Military Industry of Colombia
- Native name: Spanish: Industria Militar de Colombia
- Type: State-owned enterprise
- Industry: Defense
- Predecessor: Taller Nacional de Artes Mecanicas
- Founded: 1954; 72 years ago
- Headquarters: Bogotá, Colombia
- Area served: Americas
- Key people: Gustavo Matamoros Camacho (General manager)
- Products: Munitions, Firearms, Artillery, Explosives, Clothing, Entrenching tools
- Number of employees: 602
- Website: www.indumil.gov.co

= INDUMIL =

Colombian state-owned weapons manufacturing company

INDUMIL (a portmanteau of the Spanish words Industria Militar, Military Industry) is a Colombian-based military weapons manufacturer. The company is run by the Colombian government.

==History==
Indumil was originally known as National Workshop of Mechanic Crafts (Taller Nacional de Artes Mecánicas). It was founded in 1908 as a dependency of the Ministry of War. The institution was renamed Indumil in 1954 as an autonomous organisation.

In 1954 Indumil's main facilities were opened. Its first factory, named General José María Córdova, was intended to produce small arms and ammunition. This facility is located in Soacha, Cundinamarca.
In 1955 a second facility was set up under the name of Santa Bárbara. This second unit makes heavy munitions and artillery equipment for Colombian military forces.

In 1964 an explosives factory under the name Antonio Ricaurte was inaugurated. In 1968 this facility became an integral part of Indumil. In 1975, documentation from Heckler & Koch mentioned that the company was allowed to produce the G3, MP5 and the HK21 under license.

During the 1980s and 1990s the Colombian government started a commercial relationship with Israeli Military Industries. Through a staged process Indumil developed licensed production of IMI Galil rifles for the use of the Colombian military.

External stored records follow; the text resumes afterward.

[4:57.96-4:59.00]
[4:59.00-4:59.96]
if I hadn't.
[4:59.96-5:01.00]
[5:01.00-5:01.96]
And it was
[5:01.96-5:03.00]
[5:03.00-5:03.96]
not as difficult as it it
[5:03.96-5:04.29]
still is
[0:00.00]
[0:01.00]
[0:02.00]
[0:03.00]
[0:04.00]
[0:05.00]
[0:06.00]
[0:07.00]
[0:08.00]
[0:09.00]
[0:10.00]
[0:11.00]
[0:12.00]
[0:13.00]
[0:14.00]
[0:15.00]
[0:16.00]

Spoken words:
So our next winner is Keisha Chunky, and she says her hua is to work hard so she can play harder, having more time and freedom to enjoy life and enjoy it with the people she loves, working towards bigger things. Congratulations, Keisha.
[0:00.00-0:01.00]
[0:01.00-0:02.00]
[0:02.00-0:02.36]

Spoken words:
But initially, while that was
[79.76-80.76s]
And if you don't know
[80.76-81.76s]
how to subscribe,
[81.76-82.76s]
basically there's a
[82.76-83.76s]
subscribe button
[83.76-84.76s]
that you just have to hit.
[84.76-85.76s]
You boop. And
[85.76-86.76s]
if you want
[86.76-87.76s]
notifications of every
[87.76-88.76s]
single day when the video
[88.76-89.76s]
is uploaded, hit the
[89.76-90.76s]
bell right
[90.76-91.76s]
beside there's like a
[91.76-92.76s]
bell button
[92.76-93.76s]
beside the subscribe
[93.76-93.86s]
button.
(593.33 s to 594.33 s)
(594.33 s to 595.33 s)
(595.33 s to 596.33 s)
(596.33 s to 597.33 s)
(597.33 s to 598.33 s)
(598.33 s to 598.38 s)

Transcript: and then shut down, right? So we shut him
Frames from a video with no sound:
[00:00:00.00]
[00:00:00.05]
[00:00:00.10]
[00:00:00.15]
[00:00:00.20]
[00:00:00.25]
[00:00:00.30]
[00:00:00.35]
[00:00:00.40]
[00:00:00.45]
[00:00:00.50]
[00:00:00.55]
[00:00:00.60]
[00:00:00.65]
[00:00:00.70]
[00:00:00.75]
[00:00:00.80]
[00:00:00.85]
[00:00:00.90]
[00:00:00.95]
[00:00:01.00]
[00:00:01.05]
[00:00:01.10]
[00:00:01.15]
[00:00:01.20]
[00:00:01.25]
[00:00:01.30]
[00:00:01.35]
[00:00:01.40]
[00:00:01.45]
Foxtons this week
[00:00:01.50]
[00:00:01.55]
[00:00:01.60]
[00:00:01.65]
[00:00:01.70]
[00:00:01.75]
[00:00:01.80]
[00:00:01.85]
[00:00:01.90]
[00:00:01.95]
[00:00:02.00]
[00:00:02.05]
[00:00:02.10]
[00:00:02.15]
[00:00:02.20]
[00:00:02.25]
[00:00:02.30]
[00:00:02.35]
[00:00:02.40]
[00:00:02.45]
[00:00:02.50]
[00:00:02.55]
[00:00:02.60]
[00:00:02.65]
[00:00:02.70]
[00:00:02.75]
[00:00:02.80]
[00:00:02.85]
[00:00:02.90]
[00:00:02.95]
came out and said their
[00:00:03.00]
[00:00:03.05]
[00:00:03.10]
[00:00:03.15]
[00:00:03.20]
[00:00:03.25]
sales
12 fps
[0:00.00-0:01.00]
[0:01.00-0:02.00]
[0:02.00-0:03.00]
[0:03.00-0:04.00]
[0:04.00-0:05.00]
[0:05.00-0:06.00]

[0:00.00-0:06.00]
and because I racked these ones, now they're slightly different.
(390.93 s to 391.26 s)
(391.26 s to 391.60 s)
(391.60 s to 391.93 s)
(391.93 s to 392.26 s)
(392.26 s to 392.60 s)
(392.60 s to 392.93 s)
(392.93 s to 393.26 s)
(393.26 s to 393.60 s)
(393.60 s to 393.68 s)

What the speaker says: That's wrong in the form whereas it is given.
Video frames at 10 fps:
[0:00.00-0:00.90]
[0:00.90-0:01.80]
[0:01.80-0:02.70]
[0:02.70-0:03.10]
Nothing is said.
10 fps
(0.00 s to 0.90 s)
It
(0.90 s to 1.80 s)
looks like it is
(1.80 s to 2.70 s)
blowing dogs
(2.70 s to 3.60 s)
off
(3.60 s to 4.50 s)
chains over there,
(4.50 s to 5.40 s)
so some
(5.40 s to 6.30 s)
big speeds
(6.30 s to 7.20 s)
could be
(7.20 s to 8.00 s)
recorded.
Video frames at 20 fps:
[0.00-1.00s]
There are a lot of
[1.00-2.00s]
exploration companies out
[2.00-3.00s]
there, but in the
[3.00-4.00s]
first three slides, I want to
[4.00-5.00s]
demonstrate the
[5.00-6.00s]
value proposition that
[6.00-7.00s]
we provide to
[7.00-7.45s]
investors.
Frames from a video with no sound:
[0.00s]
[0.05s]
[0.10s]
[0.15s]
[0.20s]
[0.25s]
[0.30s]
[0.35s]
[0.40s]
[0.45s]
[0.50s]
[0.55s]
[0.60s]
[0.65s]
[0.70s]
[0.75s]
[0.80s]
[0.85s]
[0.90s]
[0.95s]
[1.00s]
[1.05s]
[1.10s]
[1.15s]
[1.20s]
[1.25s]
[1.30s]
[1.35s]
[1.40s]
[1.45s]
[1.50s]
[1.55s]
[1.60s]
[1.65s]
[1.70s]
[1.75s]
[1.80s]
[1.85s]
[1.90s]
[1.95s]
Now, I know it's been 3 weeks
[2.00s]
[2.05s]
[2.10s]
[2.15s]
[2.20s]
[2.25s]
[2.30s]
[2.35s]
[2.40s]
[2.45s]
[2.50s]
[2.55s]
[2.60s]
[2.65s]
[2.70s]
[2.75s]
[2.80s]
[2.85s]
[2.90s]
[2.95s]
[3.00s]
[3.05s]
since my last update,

In 2000 Indumil was granted a certification ISO 9002/94. During the new millennium Indumil received a number of awards as a defense industry.

==Products==
List of products:

===Rifles===

- Galil AR & SAR
- Galil ACE 21, 22 and 23
- Galil Córdova
- Jaguar (formerly Miranda)

===Handguns===
- Beretta 92FS
- Berreta APX & Centurión
- CZ P-07 & 10C
- Walther P22
- Jericho 941 PSL, PL and FBL
- MASADA
- M&P 2.0
- Córdova
- Glock 17, 19, 26, 43, & 44
- Llama Revolver models Cassidy, Scorpion and Martial

===Shotguns===
- Mossberg Maverick
- Hatsan Arms shotgun .

===Ammunition===
- 5.56×45mm NATO SS109
- 7.62×51mm NATO M80
- .38 Special
- .32 Long Colt
- 9×19mm
- 7.65×21mm
- 12 gauge
- 16 gauge
- 20 gauge

The 5.56×45mm and 7.62×51mm are also produced in all their variations such as tracer and blank cartridges.

===Explosives===
- M26 grenade H.E
- 40mm H.E - AP grenade.
- IM 60 mm H.E. mortar shell.
- IM 81 mm H.E. mortar shell.
- IM 120 mm H.E. mortar shell.
- IM 125 lb PG aerial bomb.
- IM 250 lb PG aerial bomb.
- IM 500 lb PG aerial bomb.
- 50g - 11 kg Satchel charge

All mortar shells, grenades and aerial bombs are also produced in variations made for training.

===Miscellaneous===
- MGL Grenade Launcher
- IMC-40 grenade launcher

Indumil's flagship small firearm is the Llama revolver. It is a 6 to 10 shot capacity, caliber .38 Special revolver, which is produced mainly at the General José María Córdova factory.

Indumil is one of two companies that produce the IMI Galil rifles outside Israel, the other being Denel of South Africa. After two decades of stage by stage manufacturing cycle, the company now fully produces all the necessary parts of the IMI Galil rifle. The company produces the ARM (assault rifle and machine gun).